» RECORDS SHOWN:
⟨

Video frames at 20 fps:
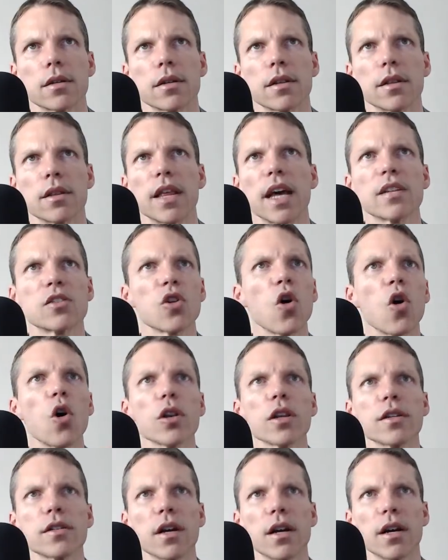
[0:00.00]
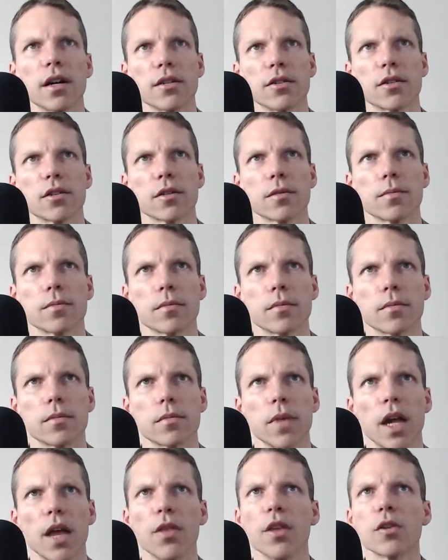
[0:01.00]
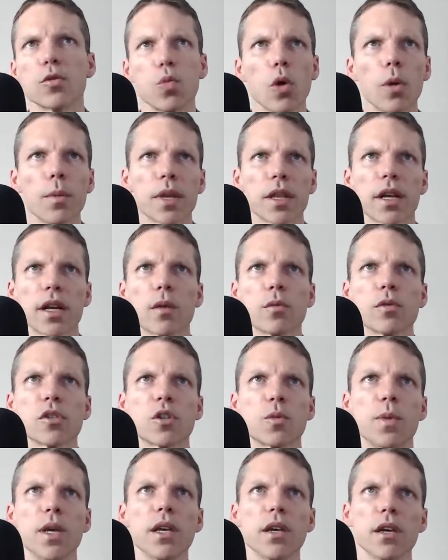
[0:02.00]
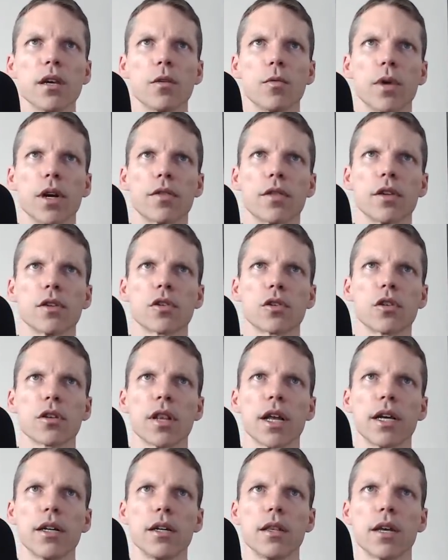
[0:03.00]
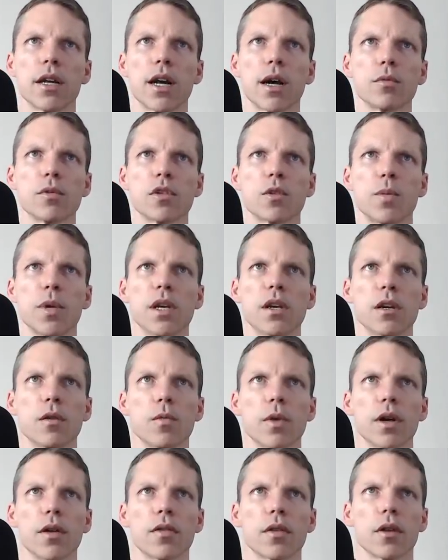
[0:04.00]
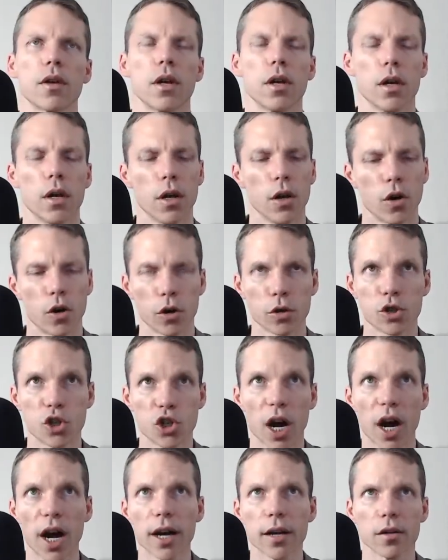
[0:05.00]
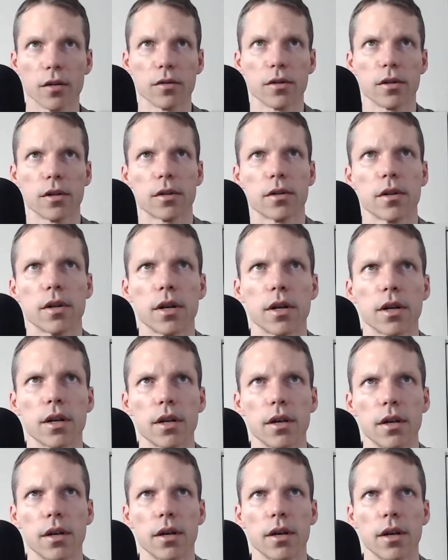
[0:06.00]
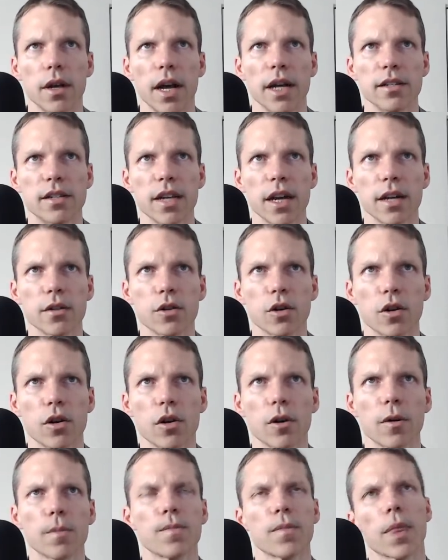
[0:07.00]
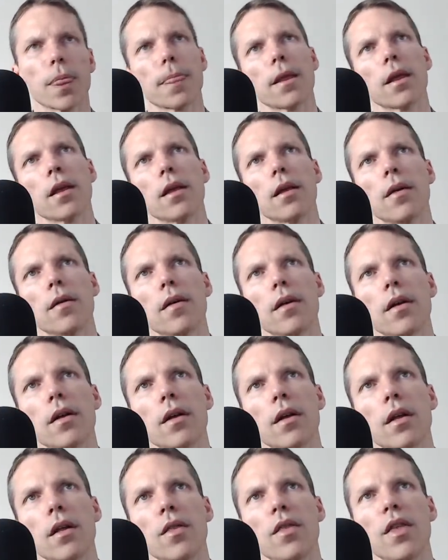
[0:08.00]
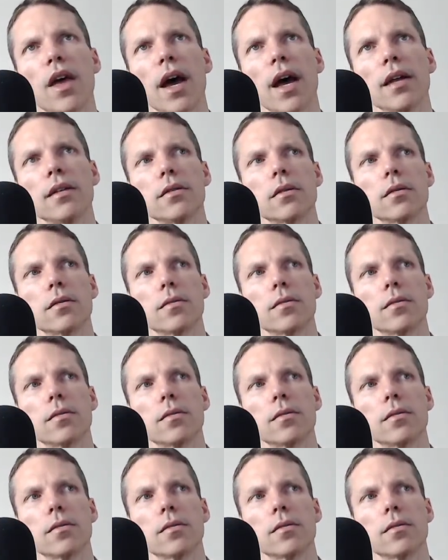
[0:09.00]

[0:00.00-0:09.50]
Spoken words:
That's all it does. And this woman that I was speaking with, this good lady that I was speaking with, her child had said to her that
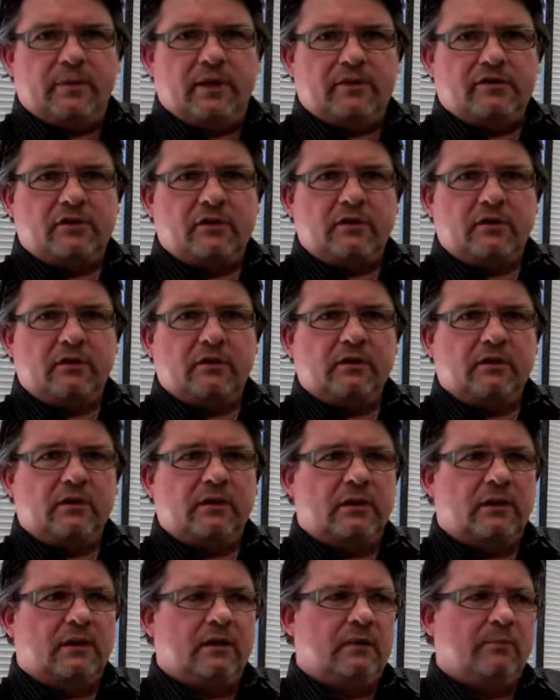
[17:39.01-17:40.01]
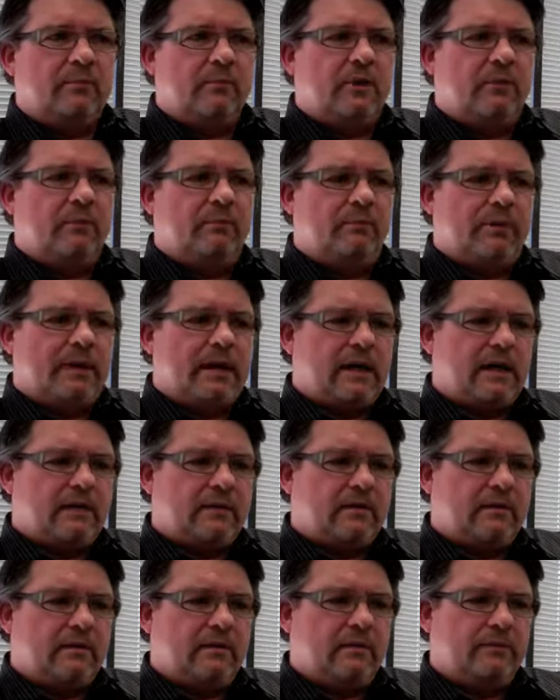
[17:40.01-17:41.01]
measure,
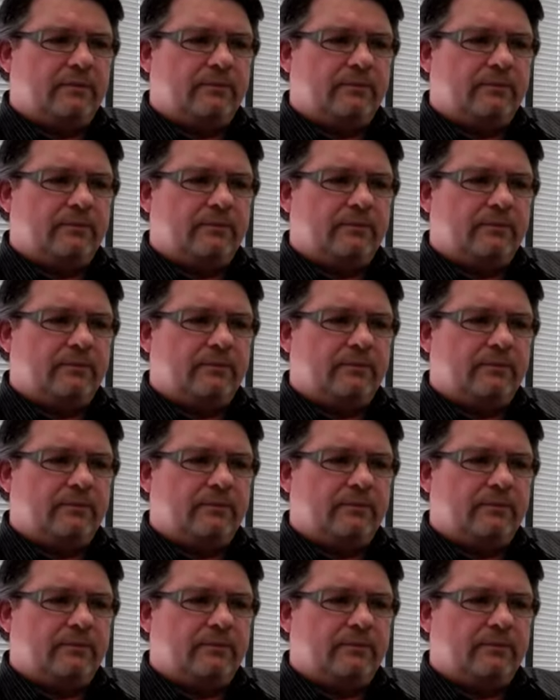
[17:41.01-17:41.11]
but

⟩
⟨

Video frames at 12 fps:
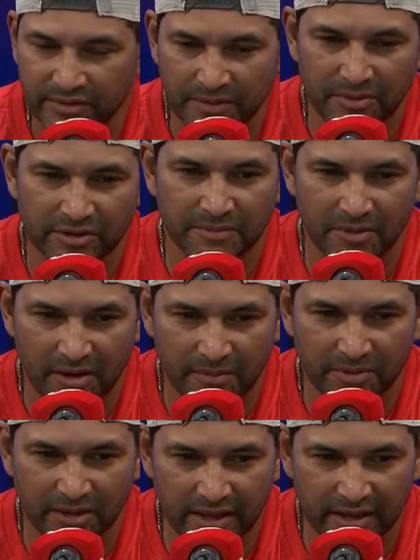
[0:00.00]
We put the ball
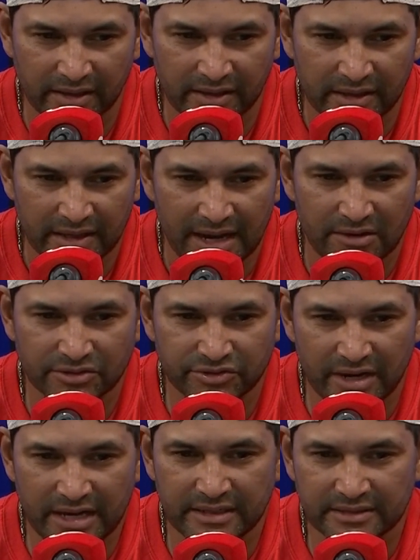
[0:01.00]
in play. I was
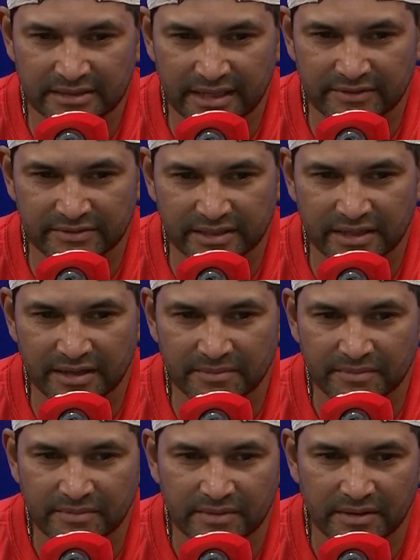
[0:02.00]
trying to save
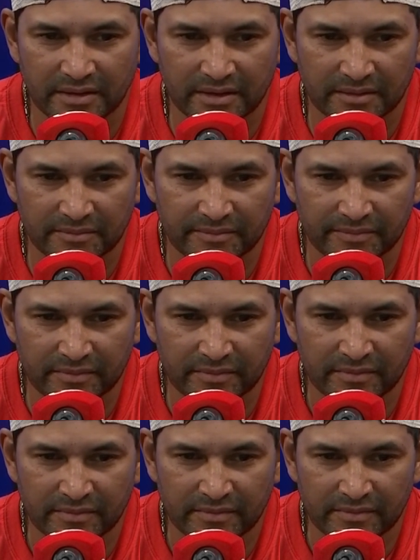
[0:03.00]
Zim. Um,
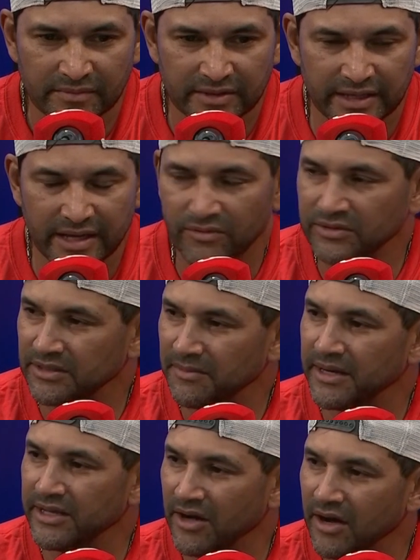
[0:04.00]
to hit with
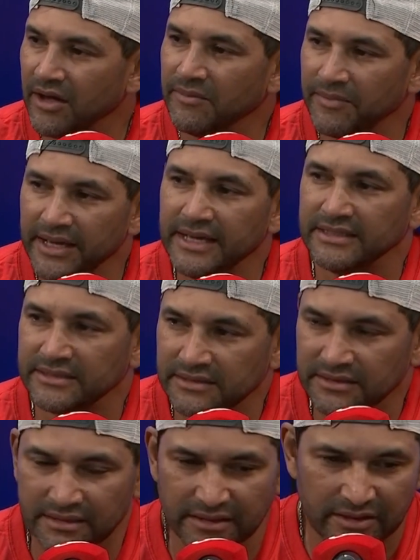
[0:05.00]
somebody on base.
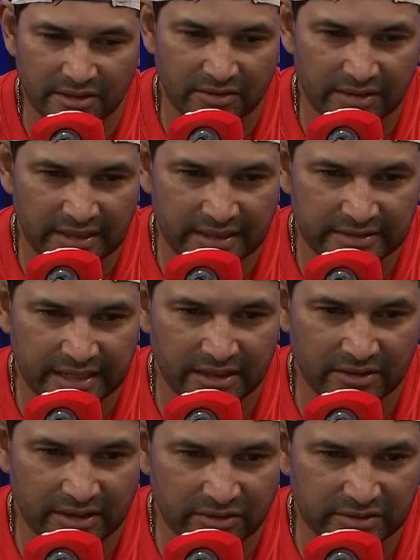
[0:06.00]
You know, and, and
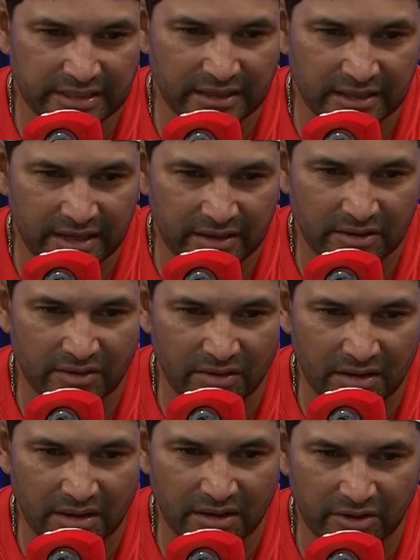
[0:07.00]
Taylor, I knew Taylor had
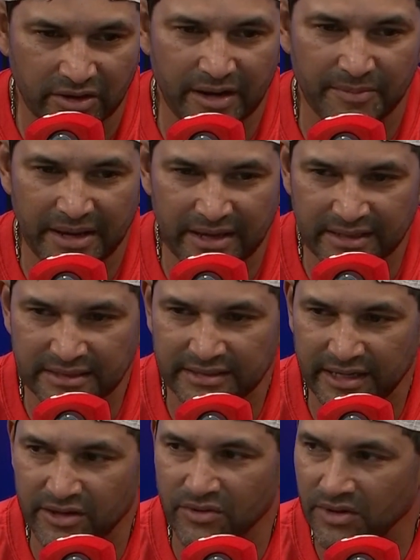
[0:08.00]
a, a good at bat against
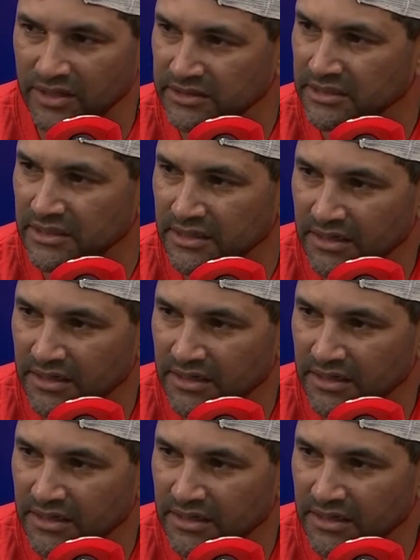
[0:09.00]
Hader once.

⟩

» WHAT THE TASK REQUIRES: Go through the records and count the lines that include "frames", then give only that number.

» ANSWER TO THIS PROBLEM: 2